I was – and still am – determined not to tell new boss about the crazy. He doesn’t need to know, it doesn’t really affect my working life much now so it’s all good. But I forgot something – the hangover of mental illness. It doesn’t matter that my mood swings have calmed considerably, that what is left is manageable, blah blah blah… I am left with massive concentration problems and hypersensitivity to noise and movement.
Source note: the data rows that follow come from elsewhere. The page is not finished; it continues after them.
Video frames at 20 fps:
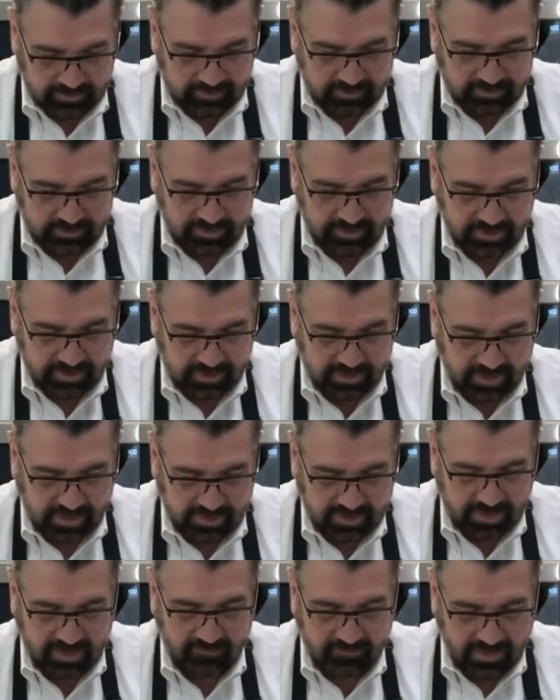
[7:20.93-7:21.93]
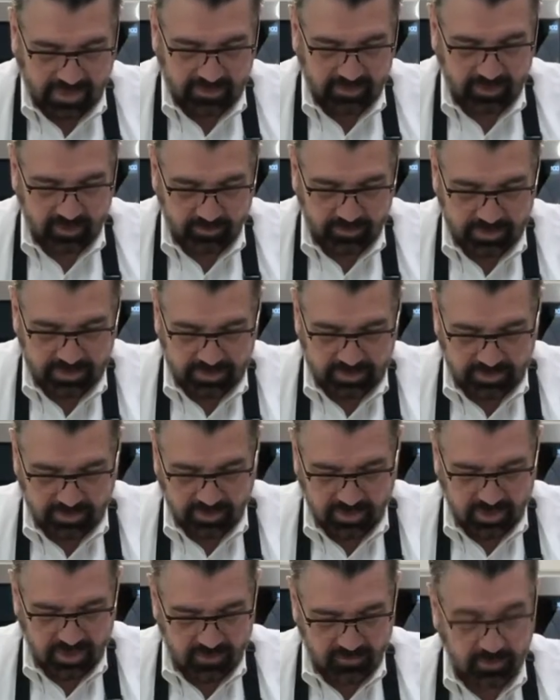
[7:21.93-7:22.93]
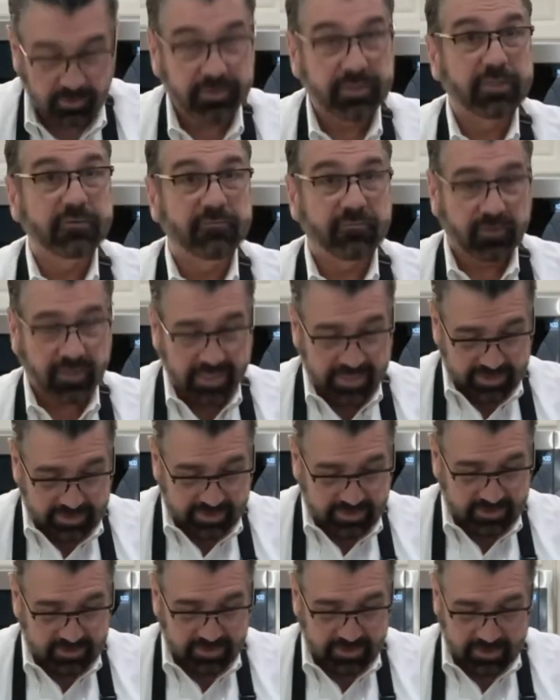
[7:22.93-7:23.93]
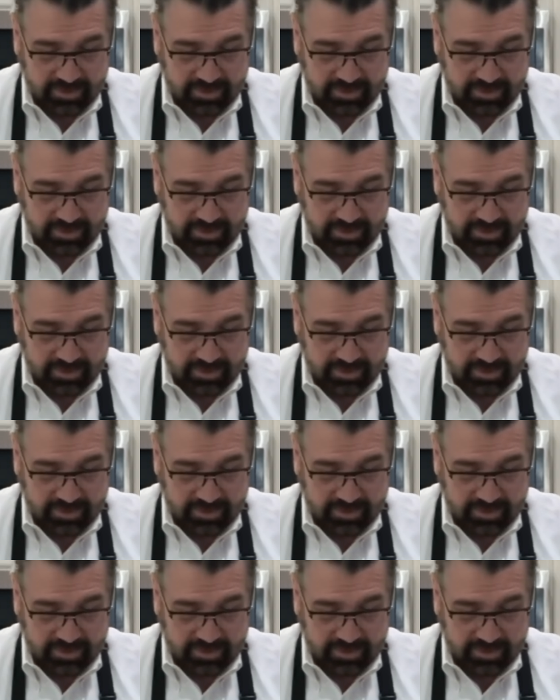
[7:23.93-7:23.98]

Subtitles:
Just going to kind of give that a little bit of turn. We'll deflate it.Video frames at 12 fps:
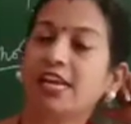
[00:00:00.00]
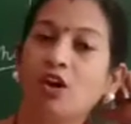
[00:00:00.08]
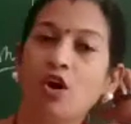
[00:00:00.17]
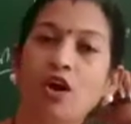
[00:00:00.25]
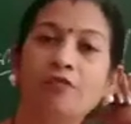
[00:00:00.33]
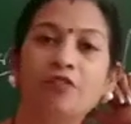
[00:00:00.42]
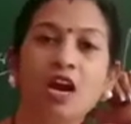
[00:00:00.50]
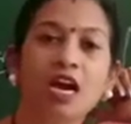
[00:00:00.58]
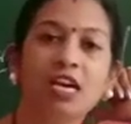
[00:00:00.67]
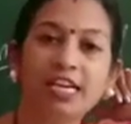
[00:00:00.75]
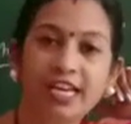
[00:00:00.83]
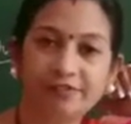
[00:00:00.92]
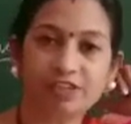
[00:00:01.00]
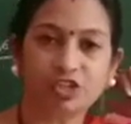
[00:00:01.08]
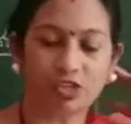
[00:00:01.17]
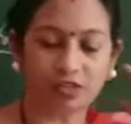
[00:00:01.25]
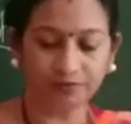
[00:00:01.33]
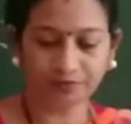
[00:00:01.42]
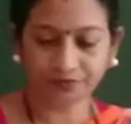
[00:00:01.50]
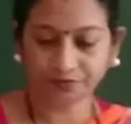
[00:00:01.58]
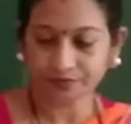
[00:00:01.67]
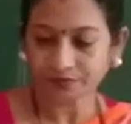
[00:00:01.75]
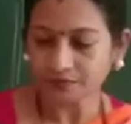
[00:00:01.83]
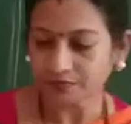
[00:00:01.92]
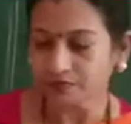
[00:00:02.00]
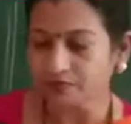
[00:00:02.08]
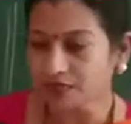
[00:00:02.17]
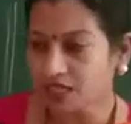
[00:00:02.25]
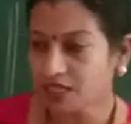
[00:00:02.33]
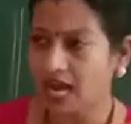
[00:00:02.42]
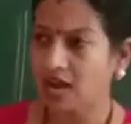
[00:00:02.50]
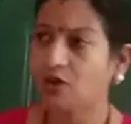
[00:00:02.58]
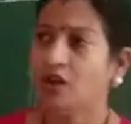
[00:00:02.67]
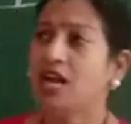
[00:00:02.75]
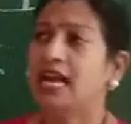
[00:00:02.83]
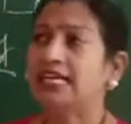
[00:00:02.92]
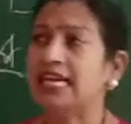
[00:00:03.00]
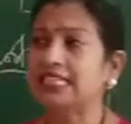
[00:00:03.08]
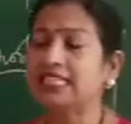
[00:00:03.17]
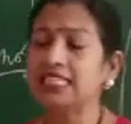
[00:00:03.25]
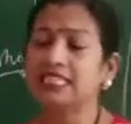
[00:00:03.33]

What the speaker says: of division. Now, let us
Imagine my delirious joy to find myself seated in the middle of a large open plan office with my back to the room. YAY! People talked all the time, moved all the time, the phones rang all the time. I have shit loads of stuff to read to understand anything about this job but after an hour I’d only read half a page. Not only that but I jumped constantly, my heart started racing and tears pricked behind my eyes. All day. I tried listening to music but I could still hear people so I had two sets of noise. If I had turned it up enough to drown them out they would probably have been able to hear it too. Anyway, it’s untenable to listen to music all the time, I’d end up climbing the walls.
I tried telling boss that I was finding it hard, and I got a sympathetic response, encouraged that he found it hard when he first moved to an open plan office, he adjusted eventually and if there’s anything specific I need to do that requires more concentration then I can find a quiet cubbyhole somewhere to do that. How do I tell him that I will need that cubbyhole all day every day? I can cope with interruptions and noise, but not constant noise, not people walking past me every couple of minutes, phones ringing, laughter, jokes, calling to one another across the room… that I can not handle.
If I tell him nothing about why I can’t cope, why should he be expected to take me seriously? I have been advised to keep any explanations general, but I can’t see him being willing to disrupt other peoples’ working environment for one high maintenance woman. If he knows what the problem is then it can become a reasonable adjustment. But that is a massive can of worms that I do not want to open.
Plus, to complicate things even more, I don’t even know if I’m going to stay there long term. Boss wants me to and is slightly pushy about it, but head wants me near him in a different building. I should be making this decision based on what is best for the new department, the team of people I will be working with and my working relationships with them all – not running to the other building just to get some peace. And even if I do run away, that won’t be for another two months at least.
There must be an option I haven’t thought of. I’m not used to hiding things, thinking of ways to say things without giving too much away, I’m honest almost to a fault. This is hard. I’m lousy at lying and could feel myself blushing. Boss is a really nice guy and I so wanted to just spit it out. I can tell him how well I am now, and explain residual problems… but I can’t. I will never be able to guarantee how he will react, I can’t guarantee that it won’t bite me in the arse for the rest of all time. I can not tell him.
So where’s the middle ground? I can’t leave the open plan office entirely, but if I move to a corner spot I would at least only have noise to deal with, not mysterious people wandering out of nowhere and scaring the shit out of me. I don’t have a legitimate reason to disrupt the entire fucking office – “I don’t like it here” is not a good reason.
I think “suck it up, princess” may be the only response to this.